Pour ma part, je préfère l’inscrire sur le rabat de mon paquet de cigarettes. C’est plus simple et, surtout, il n’y a aucun risque de l’oublier.

Communiquer avec sa voiture

Dernier exemple en date, la future Volvo S80 que vous découvrirez à l’automne. Cette berline bourgeoise est équipée — une première dans l’industrie — du système PCC (Personnal Car Communicator). Qu’est-ce que c’est? Essentiellement un nouveau module de commande pouvant échanger de l’information entre le véhicule et son propriétaire.

Parmi les fonctions de ce module, on trouve un capteur logé dans l’habitacle qui informe le propriétaire se dirigeant vers son véhicule de la présence d’un intrus. Est-ce un cambrioleur? Votre chien?

Le signal qui vous sera transmis ne vous informera de rien, si ce n’est qu’il y a un cœur qui bat à l’intérieur… de l’habitacle (1). Pourquoi pas des portières translucides pendant que nous y sommes?

La liste de ces fonctions dites de confort que les constructeurs présentent comme le dernier cri de la modernité est longue: carte remplaçant la clef, essuie-glace qui se déclenche à la moindre goutte de pluie, climatiseur séparé gauche-droite (à l’avant comme à l’arrière sur certains véhicules), sièges chauffants, massants et ventilés, allumage automatique des phares quand la luminosité baisse, etc.

Entre l’utile et le futile

Sommes-nous à ce point mauvais conducteurs que nous ne sachions plus nous garer sans radar de recul, allumer nos phares quand tombe la nuit ou actionner nos essuie-glaces quand il pleut?

L’évolution technique est louable quand elle amène, à prix raisonnable, ABS, coussins de sécurité gonflables ou climatisation dans nos voitures. Mais il est temps de faire la juste part, dans le progrès automobile, entre l’utile et le futile. Et la ligne n’est pas toujours aussi mince qu’on le croit.

Quand je rentre chez moi, je glisse une clef dans la serrure. À l’intérieur, mes fauteuils ne chauffent pas, ne massent pas. La température est la même aux quatre coins d’une pièce, faute d’une climatisation séparée.

Je n’ai pas de climatiseur non plus. Seulement des ventilateurs. Je ne télécommande pas à distance l’ouverture de mon frigo. Ni celui de ma cuisinière. Et les lampes ne s’allument pas seules quand le jour baisse. Chez-vous, c’est comment? Pareil, n’est-ce pas?

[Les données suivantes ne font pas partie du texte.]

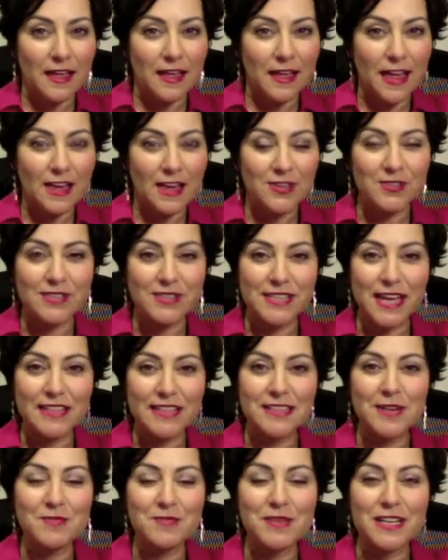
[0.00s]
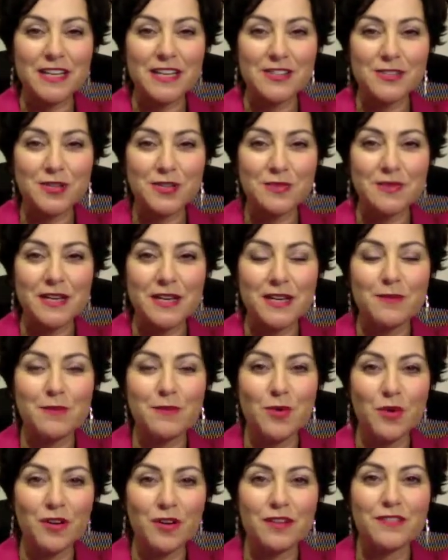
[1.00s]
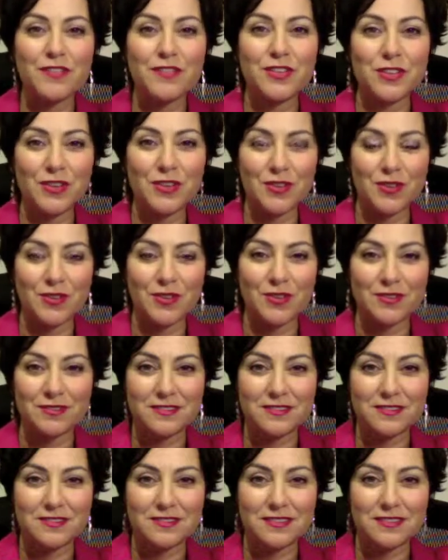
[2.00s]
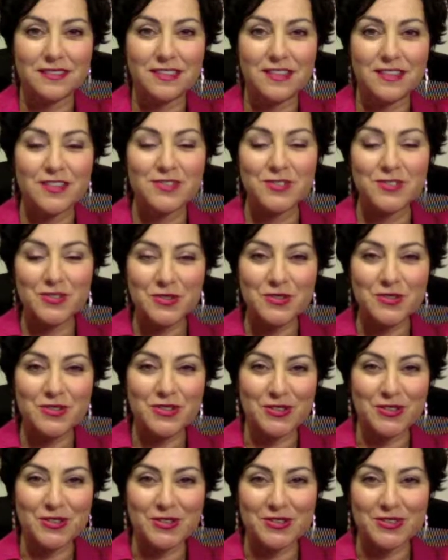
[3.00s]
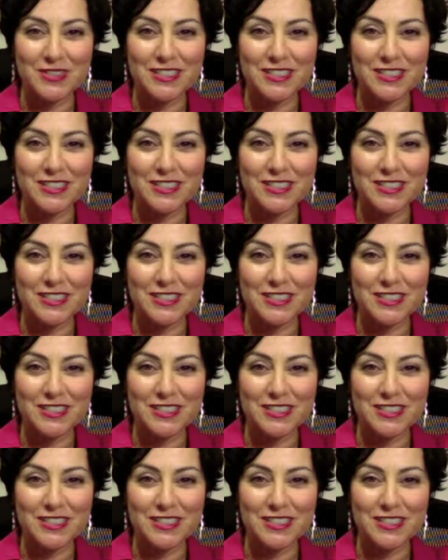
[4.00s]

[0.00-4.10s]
And you stand out because you're being more of you, the true you.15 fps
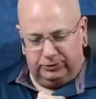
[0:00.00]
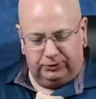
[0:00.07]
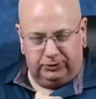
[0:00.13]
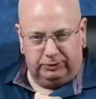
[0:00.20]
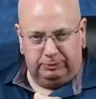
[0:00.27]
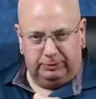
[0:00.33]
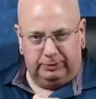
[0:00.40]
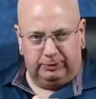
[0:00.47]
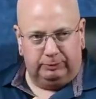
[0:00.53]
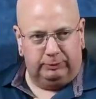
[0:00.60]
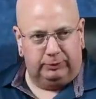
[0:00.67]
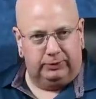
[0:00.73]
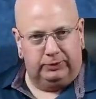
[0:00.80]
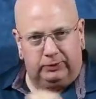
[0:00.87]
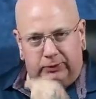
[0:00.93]
turns out to be a
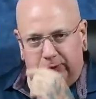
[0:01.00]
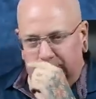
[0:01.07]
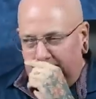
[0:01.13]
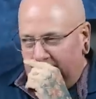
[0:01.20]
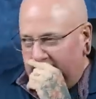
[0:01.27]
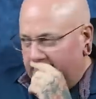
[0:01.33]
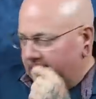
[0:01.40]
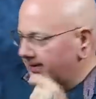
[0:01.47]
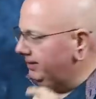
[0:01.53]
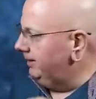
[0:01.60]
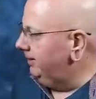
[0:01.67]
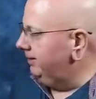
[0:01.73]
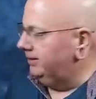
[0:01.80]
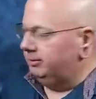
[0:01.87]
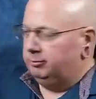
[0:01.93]
complete and total
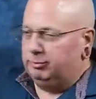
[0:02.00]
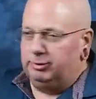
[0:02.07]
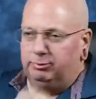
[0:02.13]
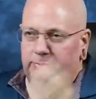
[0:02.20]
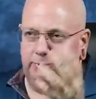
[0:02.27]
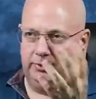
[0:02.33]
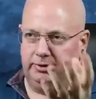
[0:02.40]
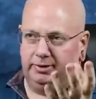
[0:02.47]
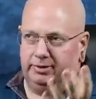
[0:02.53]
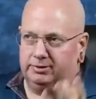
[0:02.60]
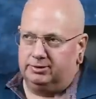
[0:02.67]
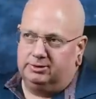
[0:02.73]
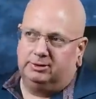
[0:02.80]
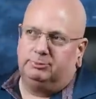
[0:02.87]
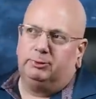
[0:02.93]
lie. The people that
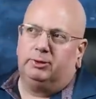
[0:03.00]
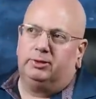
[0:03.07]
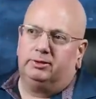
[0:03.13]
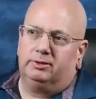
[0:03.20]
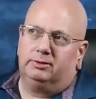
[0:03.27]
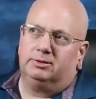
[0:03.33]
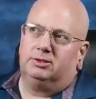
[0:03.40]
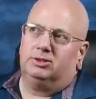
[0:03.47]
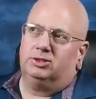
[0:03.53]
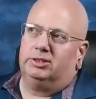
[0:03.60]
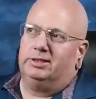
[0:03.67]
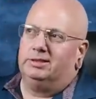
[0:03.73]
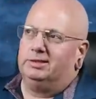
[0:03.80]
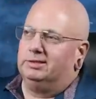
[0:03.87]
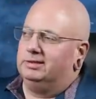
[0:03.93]
actually spawn those
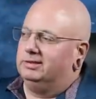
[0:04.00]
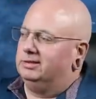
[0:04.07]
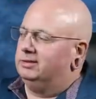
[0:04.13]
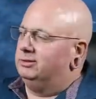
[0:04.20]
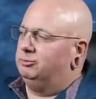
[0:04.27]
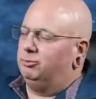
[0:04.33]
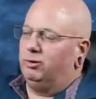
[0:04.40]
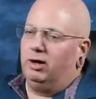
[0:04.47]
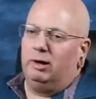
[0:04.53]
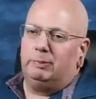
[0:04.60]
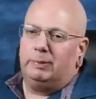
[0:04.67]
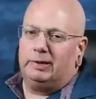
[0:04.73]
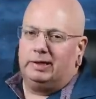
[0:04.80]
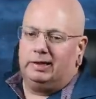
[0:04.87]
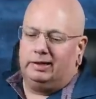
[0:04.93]
agendas to
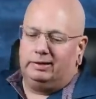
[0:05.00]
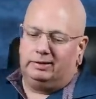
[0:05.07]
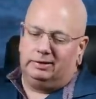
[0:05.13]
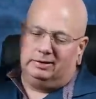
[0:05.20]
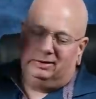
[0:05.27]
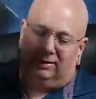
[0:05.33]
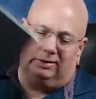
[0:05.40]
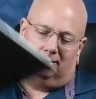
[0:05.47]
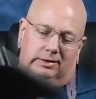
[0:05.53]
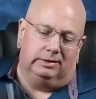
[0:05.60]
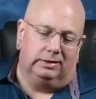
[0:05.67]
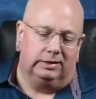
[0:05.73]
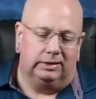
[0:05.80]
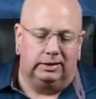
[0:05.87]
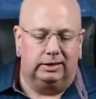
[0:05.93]
propagate
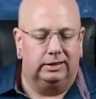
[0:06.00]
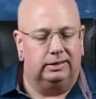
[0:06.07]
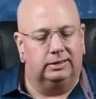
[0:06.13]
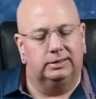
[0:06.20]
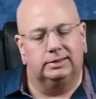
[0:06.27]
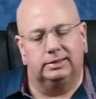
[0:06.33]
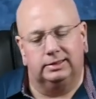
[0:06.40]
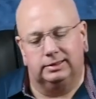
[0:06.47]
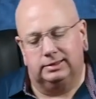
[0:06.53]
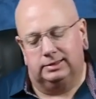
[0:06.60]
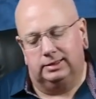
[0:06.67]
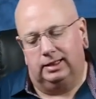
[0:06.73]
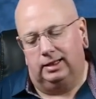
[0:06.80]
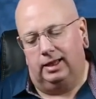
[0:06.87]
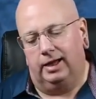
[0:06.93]
the
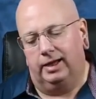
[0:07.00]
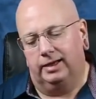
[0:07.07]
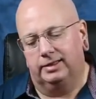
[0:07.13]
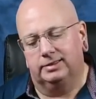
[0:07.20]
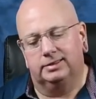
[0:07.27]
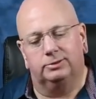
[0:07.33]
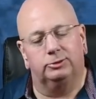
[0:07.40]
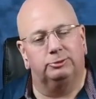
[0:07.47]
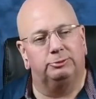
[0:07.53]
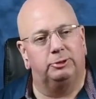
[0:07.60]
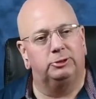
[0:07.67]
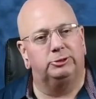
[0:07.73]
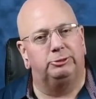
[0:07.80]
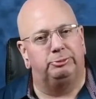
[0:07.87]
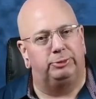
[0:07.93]
nonsense and the lies that we're
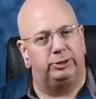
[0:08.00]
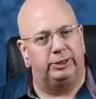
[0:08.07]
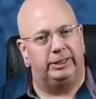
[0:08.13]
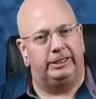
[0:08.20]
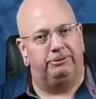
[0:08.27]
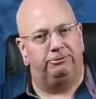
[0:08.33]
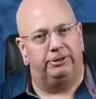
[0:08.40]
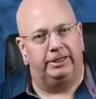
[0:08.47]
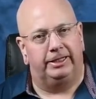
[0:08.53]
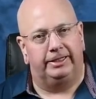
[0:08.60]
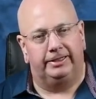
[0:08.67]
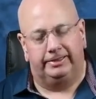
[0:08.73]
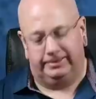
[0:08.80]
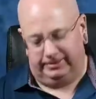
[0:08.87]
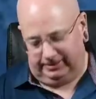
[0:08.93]
supposed to believe
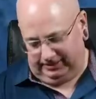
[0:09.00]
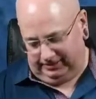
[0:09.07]
in.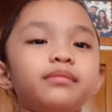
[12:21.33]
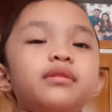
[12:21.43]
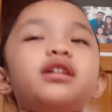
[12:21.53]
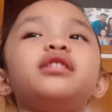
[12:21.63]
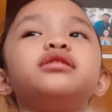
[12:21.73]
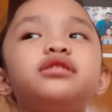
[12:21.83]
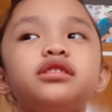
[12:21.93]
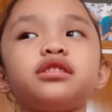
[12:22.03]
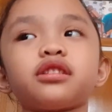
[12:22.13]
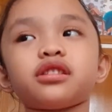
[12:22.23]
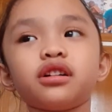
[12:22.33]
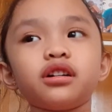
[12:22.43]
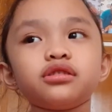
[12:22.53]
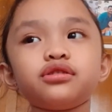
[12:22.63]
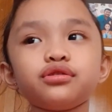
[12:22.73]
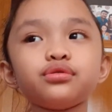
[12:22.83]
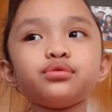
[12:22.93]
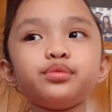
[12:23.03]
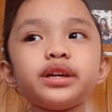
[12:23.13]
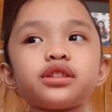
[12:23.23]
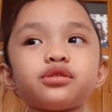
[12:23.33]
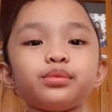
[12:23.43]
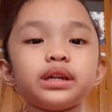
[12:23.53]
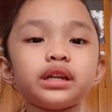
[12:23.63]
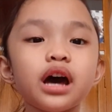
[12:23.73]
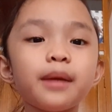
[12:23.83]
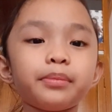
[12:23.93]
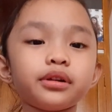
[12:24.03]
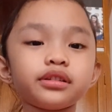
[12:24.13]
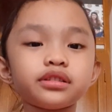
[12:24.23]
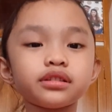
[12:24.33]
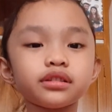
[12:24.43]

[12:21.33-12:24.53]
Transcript: "My teeth are too weak to eat apples."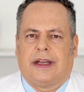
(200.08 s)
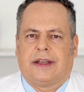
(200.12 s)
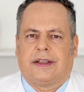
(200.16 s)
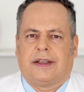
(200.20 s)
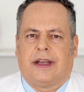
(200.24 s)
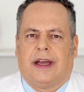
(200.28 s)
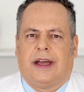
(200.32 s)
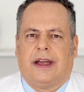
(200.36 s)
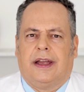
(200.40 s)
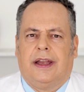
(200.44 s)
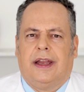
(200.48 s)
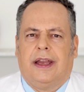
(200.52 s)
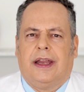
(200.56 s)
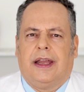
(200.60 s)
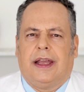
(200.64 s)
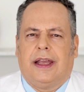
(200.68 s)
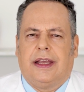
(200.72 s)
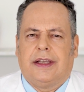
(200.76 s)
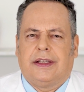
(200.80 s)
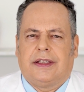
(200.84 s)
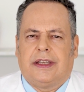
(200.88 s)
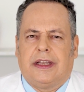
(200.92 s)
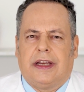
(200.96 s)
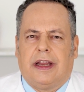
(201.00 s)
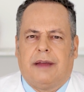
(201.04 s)
The
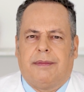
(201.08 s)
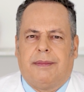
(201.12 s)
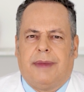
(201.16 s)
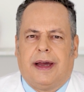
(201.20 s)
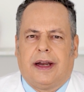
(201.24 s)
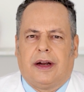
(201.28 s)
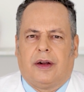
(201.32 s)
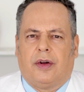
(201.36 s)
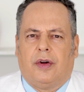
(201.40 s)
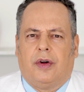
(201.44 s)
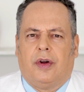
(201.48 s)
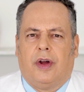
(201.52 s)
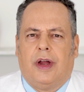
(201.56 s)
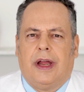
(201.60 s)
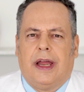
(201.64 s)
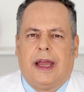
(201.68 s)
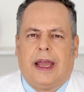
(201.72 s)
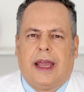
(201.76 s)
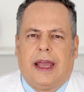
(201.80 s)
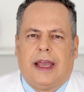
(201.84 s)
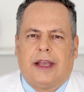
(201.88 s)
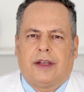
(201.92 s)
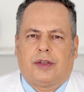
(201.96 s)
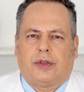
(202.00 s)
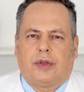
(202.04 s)
anthropometer
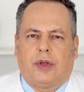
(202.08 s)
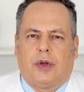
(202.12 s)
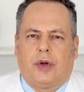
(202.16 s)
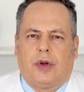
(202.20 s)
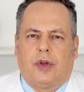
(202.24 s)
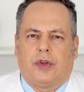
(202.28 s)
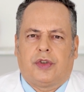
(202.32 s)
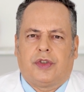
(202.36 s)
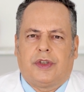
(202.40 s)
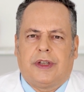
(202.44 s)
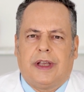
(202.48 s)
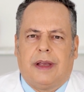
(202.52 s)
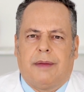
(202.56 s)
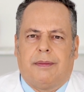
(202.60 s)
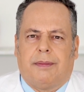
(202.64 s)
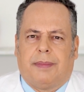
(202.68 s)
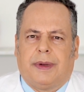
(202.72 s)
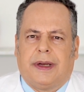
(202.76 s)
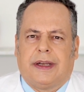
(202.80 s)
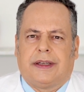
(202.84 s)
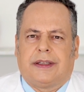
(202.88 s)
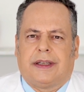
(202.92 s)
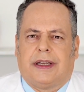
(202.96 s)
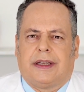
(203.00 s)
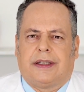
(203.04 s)
that
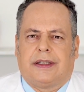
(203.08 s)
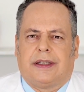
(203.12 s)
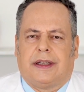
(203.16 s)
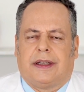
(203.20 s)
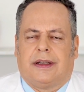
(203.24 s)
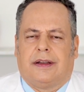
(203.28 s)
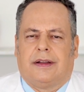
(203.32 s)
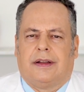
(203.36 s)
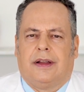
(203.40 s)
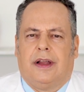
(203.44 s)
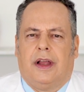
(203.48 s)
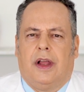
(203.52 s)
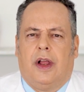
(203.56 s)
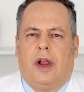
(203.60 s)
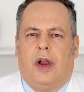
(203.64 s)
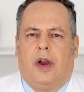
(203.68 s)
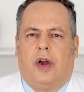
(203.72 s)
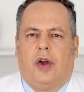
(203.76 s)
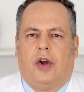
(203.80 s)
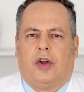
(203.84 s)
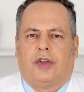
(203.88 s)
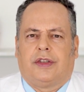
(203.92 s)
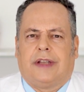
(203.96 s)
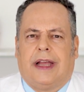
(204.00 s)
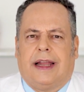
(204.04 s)
assesses fat
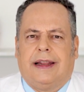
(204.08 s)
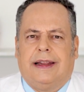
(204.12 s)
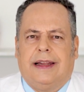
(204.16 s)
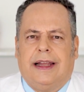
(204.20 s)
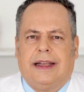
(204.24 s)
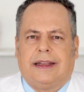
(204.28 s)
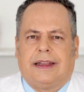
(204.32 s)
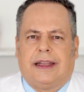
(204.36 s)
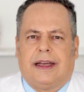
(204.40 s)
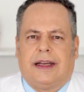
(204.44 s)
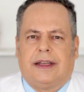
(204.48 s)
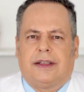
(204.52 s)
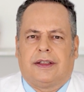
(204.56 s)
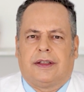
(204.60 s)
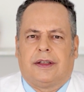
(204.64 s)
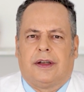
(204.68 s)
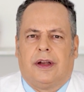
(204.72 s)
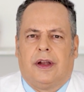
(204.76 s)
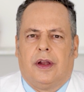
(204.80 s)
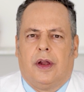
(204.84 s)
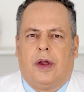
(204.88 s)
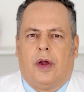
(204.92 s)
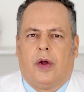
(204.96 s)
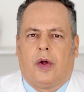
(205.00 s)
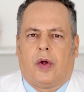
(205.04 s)
distribution
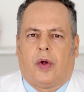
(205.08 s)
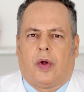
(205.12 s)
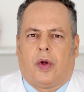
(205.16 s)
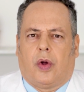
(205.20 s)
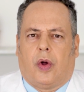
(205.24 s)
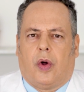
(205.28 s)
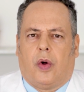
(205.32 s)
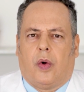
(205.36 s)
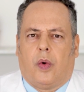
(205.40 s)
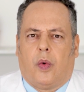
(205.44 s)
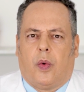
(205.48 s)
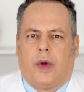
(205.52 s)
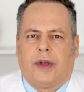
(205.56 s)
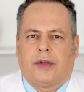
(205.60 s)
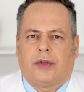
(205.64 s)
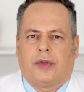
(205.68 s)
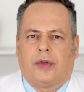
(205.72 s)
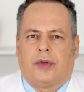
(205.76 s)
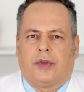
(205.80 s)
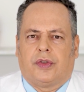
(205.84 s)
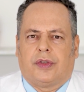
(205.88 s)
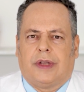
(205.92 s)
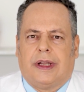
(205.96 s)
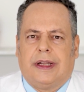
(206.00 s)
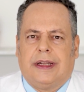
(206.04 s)
is the waist
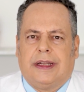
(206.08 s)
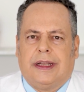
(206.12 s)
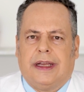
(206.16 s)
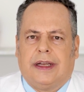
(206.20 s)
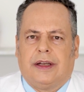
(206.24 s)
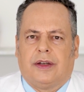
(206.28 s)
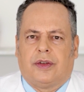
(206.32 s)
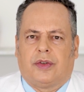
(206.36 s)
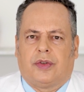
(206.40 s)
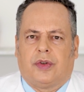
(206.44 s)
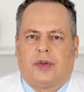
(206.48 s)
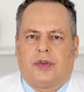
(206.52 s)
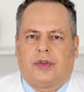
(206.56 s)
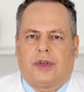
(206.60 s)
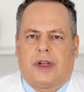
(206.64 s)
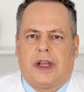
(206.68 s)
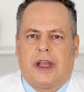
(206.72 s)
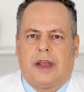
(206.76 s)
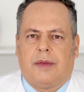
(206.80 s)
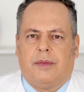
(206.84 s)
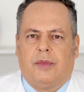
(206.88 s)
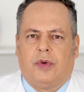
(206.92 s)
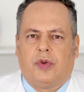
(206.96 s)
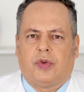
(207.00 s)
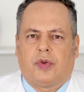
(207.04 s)
circumference,
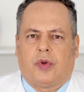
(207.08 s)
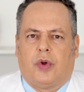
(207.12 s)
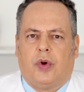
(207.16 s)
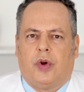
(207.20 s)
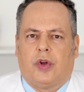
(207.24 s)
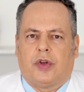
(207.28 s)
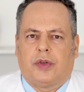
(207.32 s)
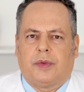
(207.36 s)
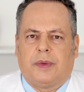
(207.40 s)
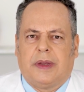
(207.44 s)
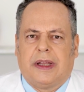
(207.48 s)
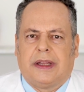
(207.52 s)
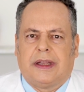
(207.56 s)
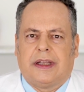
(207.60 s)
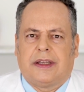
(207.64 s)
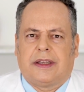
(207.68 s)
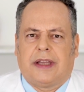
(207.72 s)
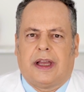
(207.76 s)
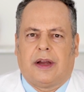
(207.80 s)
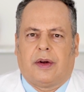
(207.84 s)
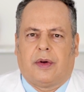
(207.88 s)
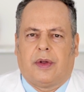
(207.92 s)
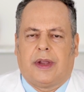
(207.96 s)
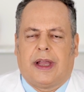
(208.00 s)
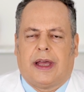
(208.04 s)
hip
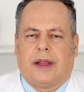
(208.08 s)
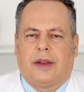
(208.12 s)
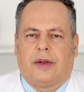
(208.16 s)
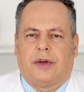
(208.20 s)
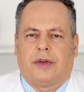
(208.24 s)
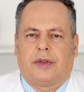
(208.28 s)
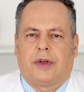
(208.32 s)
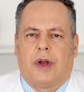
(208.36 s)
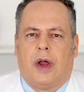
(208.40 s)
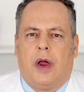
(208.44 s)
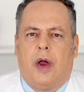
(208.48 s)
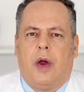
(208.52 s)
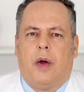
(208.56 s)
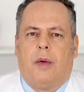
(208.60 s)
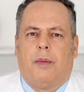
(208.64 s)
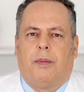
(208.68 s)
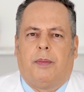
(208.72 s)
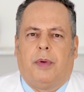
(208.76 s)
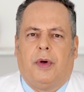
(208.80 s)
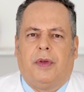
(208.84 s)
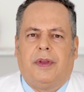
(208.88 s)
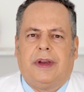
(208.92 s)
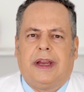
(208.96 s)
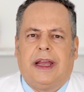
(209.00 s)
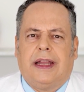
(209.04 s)
circumference
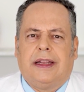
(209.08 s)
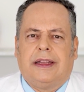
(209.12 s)
ratio,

Alors, comme vous (et je vous le souhaite), je n’ai pas le sentiment d’être malheureux pour autant. Alors pourquoi cette course au suréquipement dans l’industrie automobile? Car nous en sommes arrivés à ce paradoxe imbécile: nos voitures sont mieux équipées que nos maisons et nos appartements. Dites, c’est normal, docteur?